PROMPT
Among the lines of the listing below, retype exactly those from the one containing "(373.87 s to 374.77 s)" through the one containing "(384.67 s to 385.57 s)", both included. Do not include pictures.

THE INPUT
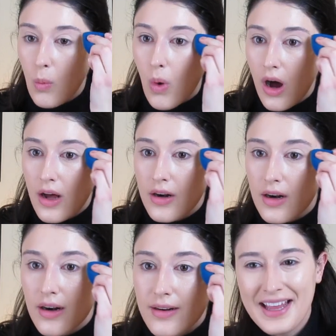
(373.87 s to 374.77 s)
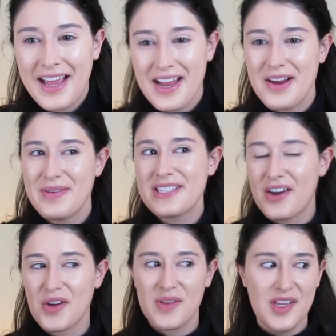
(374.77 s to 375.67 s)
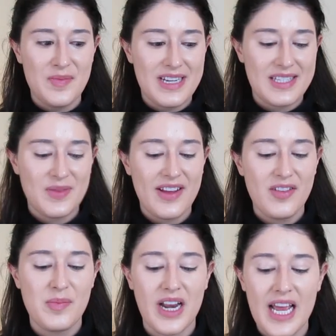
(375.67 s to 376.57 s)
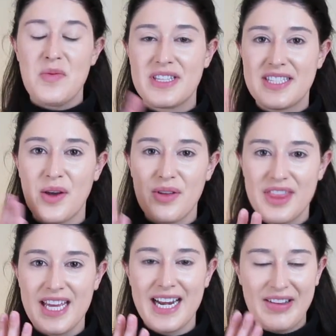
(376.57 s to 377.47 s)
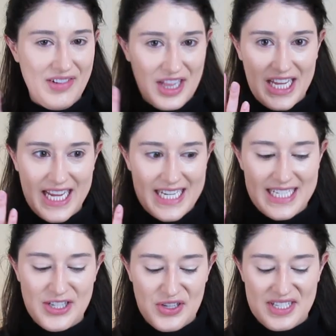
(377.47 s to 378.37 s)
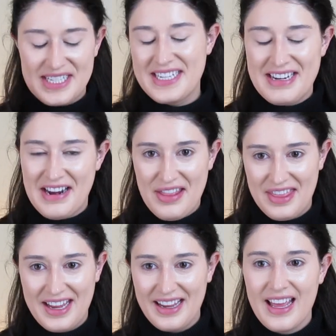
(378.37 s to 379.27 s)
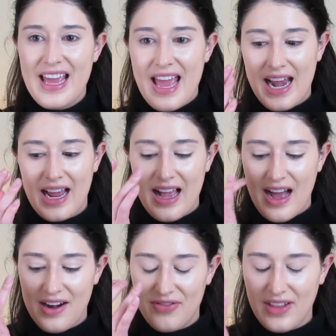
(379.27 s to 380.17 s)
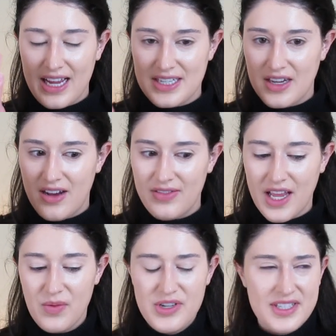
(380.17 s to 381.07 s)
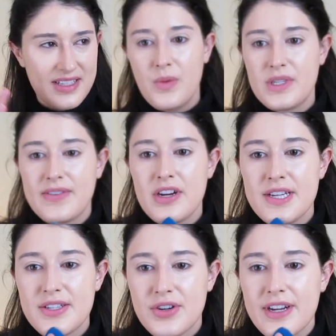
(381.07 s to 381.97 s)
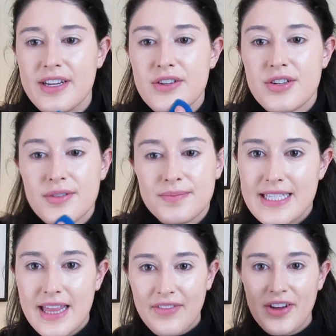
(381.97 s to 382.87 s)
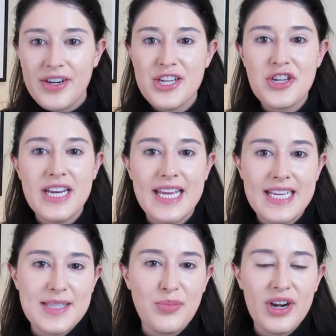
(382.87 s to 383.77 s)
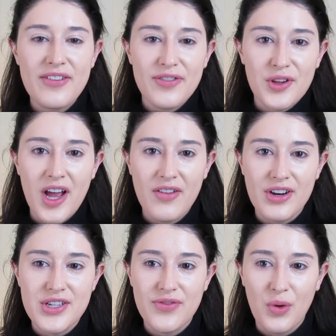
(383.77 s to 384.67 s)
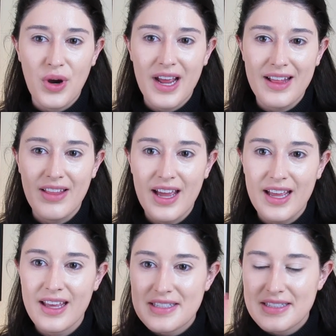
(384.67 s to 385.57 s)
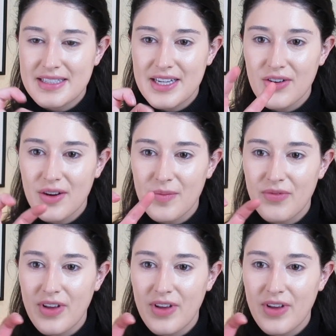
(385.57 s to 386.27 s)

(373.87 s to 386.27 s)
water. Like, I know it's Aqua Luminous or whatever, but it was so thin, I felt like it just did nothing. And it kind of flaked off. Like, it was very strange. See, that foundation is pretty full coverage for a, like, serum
...
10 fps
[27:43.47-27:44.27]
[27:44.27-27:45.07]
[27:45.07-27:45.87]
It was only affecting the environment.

THE ANSWER
(373.87 s to 374.77 s)
(374.77 s to 375.67 s)
(375.67 s to 376.57 s)
(376.57 s to 377.47 s)
(377.47 s to 378.37 s)
(378.37 s to 379.27 s)
(379.27 s to 380.17 s)
(380.17 s to 381.07 s)
(381.07 s to 381.97 s)
(381.97 s to 382.87 s)
(382.87 s to 383.77 s)
(383.77 s to 384.67 s)
(384.67 s to 385.57 s)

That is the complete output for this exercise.